Adversário do Brasil nesta segunda-feira (29), pelas oitavas de final da Copa do Mundo, o Japão mantém uma relação muito mais amistosa com Mato Grosso quando o assunto é comércio exterior. Enquanto as seleções disputam uma vaga na próxima fase do torneio, os dois mercados fortalecem uma parceria comercial que movimentou cerca de US$ 46 milhões nos cinco primeiros meses de 2026.
Dados do setor de Internacionalização da Federação das Indústrias do Estado de Mato Grosso (Fiemt) apontam que as exportações da indústria mato-grossense para o Japão somaram US$ 41,4 milhões no período, enquanto as importações de produtos japoneses chegaram a US$ 4,6 milhões. O presidente da Fiemt, Silvio Rangel, destaca que o Japão ocupa a 24ª posição entre os destinos das exportações do Estado e que Mato Grosso é o sétimo maior exportador brasileiro para o mercado japonês.
Segundo Rangel, o mercado japonês é estratégico por reconhecer a qualidade dos produtos industrializados de Mato Grosso e por representar uma oportunidade para ampliar a presença internacional das empresas do Estado. Entre os principais produtos exportados estão resíduos da extração do óleo de soja, carne de aves, preparações de carnes, órgãos de animais destinados à indústria farmacêutica, madeira beneficiada, miudezas, ácido graxo e gelatinas.
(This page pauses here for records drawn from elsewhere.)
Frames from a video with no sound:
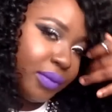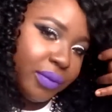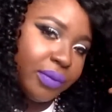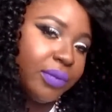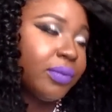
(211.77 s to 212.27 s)

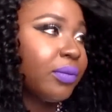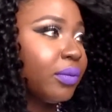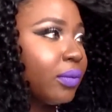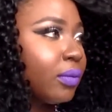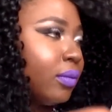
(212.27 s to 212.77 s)

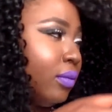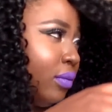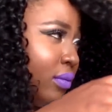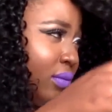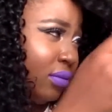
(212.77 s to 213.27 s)

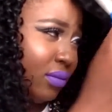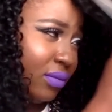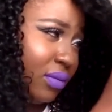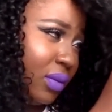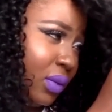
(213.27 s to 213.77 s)

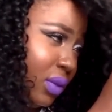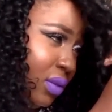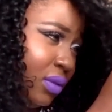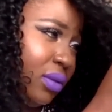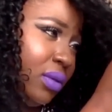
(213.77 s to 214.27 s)

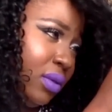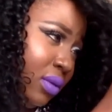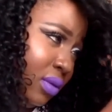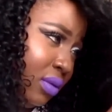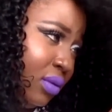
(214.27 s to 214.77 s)

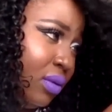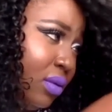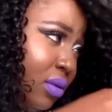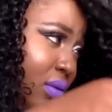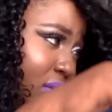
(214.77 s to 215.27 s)

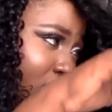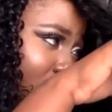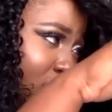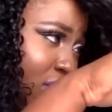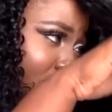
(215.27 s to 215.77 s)

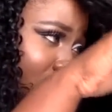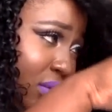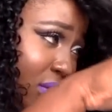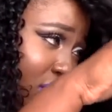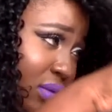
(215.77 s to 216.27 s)

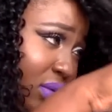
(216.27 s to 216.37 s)
No one is speaking in this clip.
Os resíduos da extração do óleo de soja lideram a pauta de exportações, respondendo por 75% do volume embarcado ao Japão. Na sequência aparecem a carne de aves, com 18%, e as preparações de carnes, com 4,3%. Em 2026, um novo produto passou a integrar essa relação comercial: o DDG, coproduto obtido na produção de etanol de milho, do qual o Brasil já exportou 250 toneladas para o mercado japonês.
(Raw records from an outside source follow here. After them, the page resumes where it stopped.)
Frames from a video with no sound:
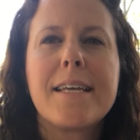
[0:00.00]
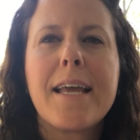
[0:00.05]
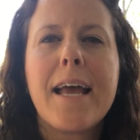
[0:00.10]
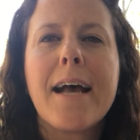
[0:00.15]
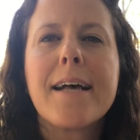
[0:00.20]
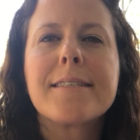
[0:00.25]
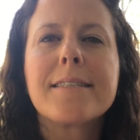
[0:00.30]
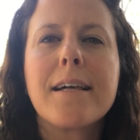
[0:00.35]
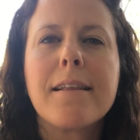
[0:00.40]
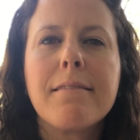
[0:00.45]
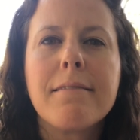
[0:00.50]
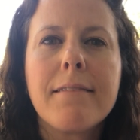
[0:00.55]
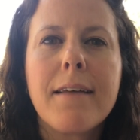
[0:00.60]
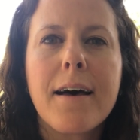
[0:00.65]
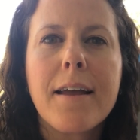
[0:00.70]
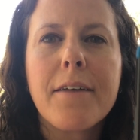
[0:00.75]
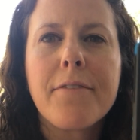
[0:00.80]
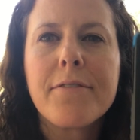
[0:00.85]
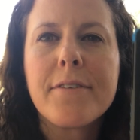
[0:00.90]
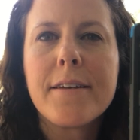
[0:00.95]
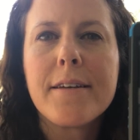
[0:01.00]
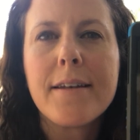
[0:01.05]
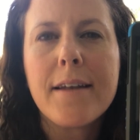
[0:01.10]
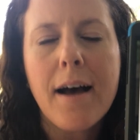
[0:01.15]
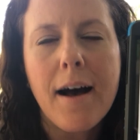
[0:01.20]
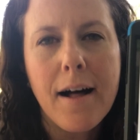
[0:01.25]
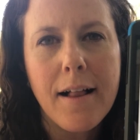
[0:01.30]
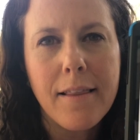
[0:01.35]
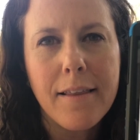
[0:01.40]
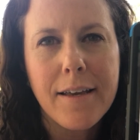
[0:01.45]
He has a lot of
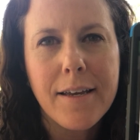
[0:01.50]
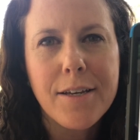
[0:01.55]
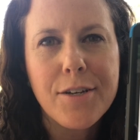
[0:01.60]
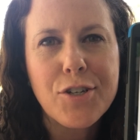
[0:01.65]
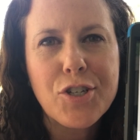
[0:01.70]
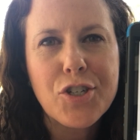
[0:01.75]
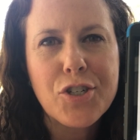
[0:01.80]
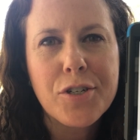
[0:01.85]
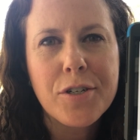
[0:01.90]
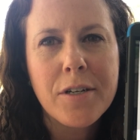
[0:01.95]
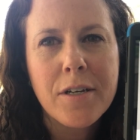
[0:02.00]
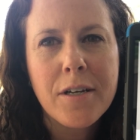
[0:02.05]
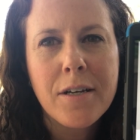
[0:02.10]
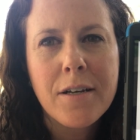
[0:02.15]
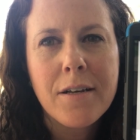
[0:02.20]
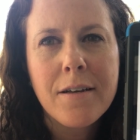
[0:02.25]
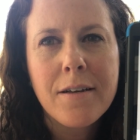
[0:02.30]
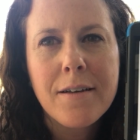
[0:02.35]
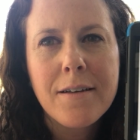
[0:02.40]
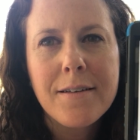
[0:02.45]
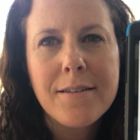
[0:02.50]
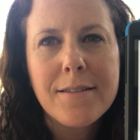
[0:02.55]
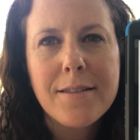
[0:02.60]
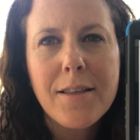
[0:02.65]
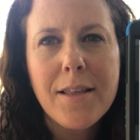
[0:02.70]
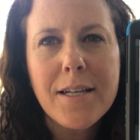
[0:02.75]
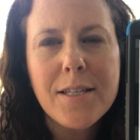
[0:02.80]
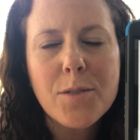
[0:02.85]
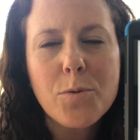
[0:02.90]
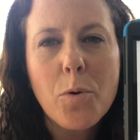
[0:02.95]
knowledge.
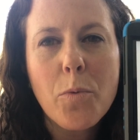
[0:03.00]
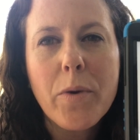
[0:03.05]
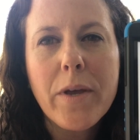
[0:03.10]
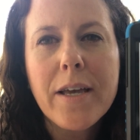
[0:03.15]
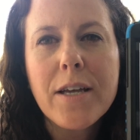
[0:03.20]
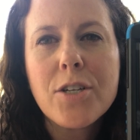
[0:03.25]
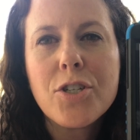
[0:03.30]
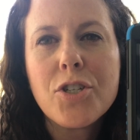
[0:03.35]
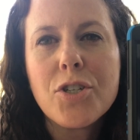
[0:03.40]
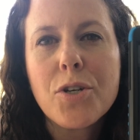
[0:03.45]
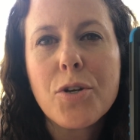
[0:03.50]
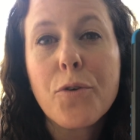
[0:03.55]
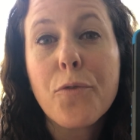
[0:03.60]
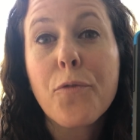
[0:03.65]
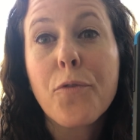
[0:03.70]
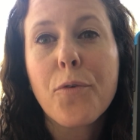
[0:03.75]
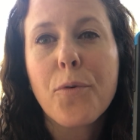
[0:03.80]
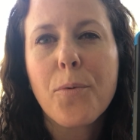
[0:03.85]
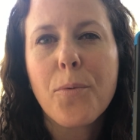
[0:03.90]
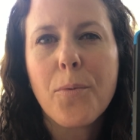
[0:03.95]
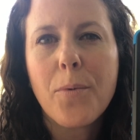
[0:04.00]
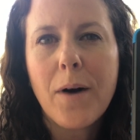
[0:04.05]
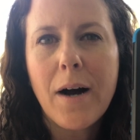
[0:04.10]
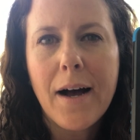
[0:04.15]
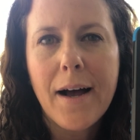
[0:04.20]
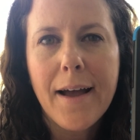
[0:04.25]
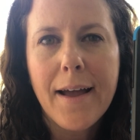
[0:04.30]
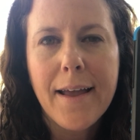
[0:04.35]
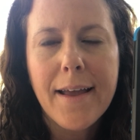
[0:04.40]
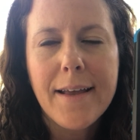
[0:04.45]
So that's what we could do for
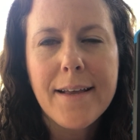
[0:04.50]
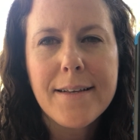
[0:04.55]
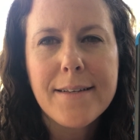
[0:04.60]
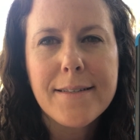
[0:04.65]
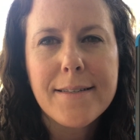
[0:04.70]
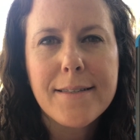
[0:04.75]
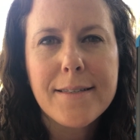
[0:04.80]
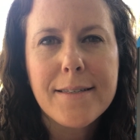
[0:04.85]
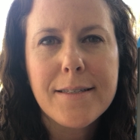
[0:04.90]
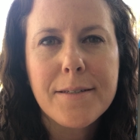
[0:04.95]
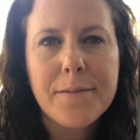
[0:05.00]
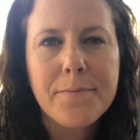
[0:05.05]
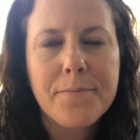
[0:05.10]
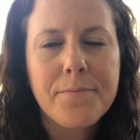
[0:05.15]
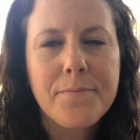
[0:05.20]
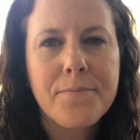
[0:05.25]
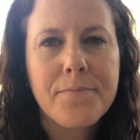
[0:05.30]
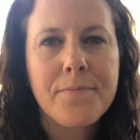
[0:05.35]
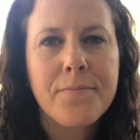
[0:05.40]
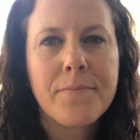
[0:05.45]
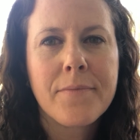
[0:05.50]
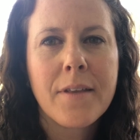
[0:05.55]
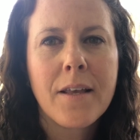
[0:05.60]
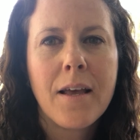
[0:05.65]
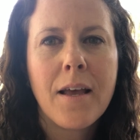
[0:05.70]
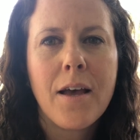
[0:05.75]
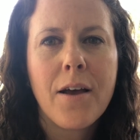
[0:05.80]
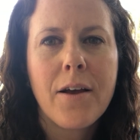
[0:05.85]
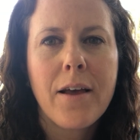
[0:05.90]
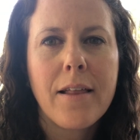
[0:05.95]
wise.
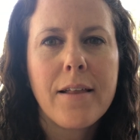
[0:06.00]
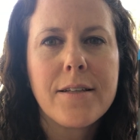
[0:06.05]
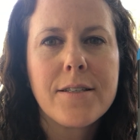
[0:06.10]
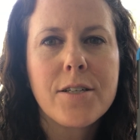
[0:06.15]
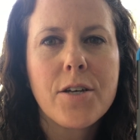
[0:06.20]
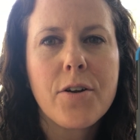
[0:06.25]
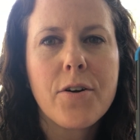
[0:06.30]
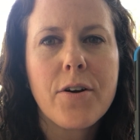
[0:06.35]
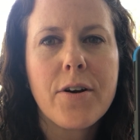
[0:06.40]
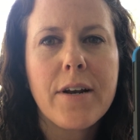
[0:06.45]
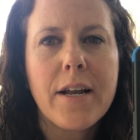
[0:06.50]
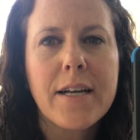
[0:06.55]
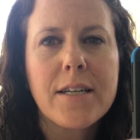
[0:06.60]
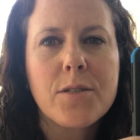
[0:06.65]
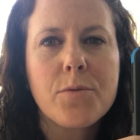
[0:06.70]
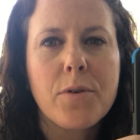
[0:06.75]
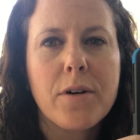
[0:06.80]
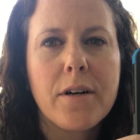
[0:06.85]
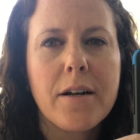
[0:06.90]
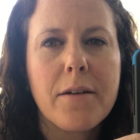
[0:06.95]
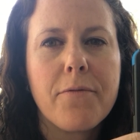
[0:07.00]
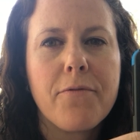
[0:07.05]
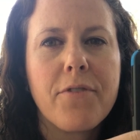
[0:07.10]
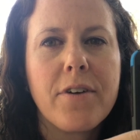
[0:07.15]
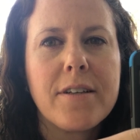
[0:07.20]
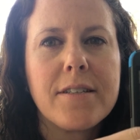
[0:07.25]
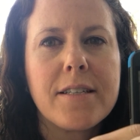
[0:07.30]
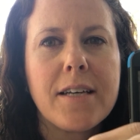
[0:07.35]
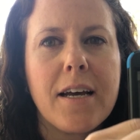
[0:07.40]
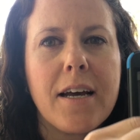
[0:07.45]
Okay, let's go to our next word. And
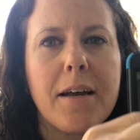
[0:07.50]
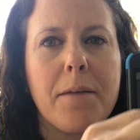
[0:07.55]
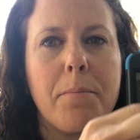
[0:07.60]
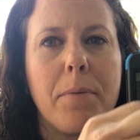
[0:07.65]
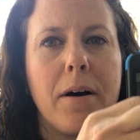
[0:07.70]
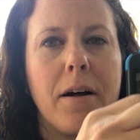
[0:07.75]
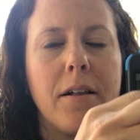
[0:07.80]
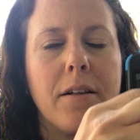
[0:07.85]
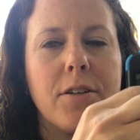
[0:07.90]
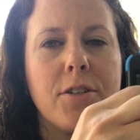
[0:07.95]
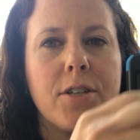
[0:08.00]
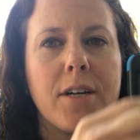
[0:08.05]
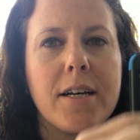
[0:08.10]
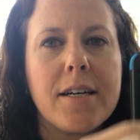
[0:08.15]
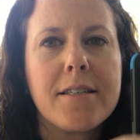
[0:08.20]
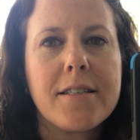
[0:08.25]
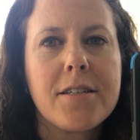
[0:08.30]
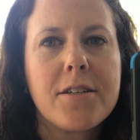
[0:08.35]
friends, I apologize.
No fluxo contrário, Mato Grosso importou principalmente máquinas para a indústria alimentícia, equipamentos de carga, rolamentos, engrenagens, motocicletas, aparelhos de imagem e som, bombas de ar, acumuladores, equipamentos elétricos e instrumentos de medição, reforçando a complementaridade da relação econômica entre os dois mercados.
Além do comércio, levantamento do Observatório de Mato Grosso mostra diferenças marcantes entre os dois países. O Brasil possui população de 211,9 milhões de habitantes, contra 123,9 milhões do Japão, além de um território de 8,5 milhões de quilômetros quadrados — dimensão muito superior aos 377 mil km² do país asiático. Apesar disso, o Japão apresenta indicadores econômicos mais elevados, com PIB de US$ 4,04 trilhões e renda per capita de US$ 32,4 mil, enquanto o Brasil registra PIB de US$ 2,19 trilhões e PIB per capita de US$ 10,3 mil.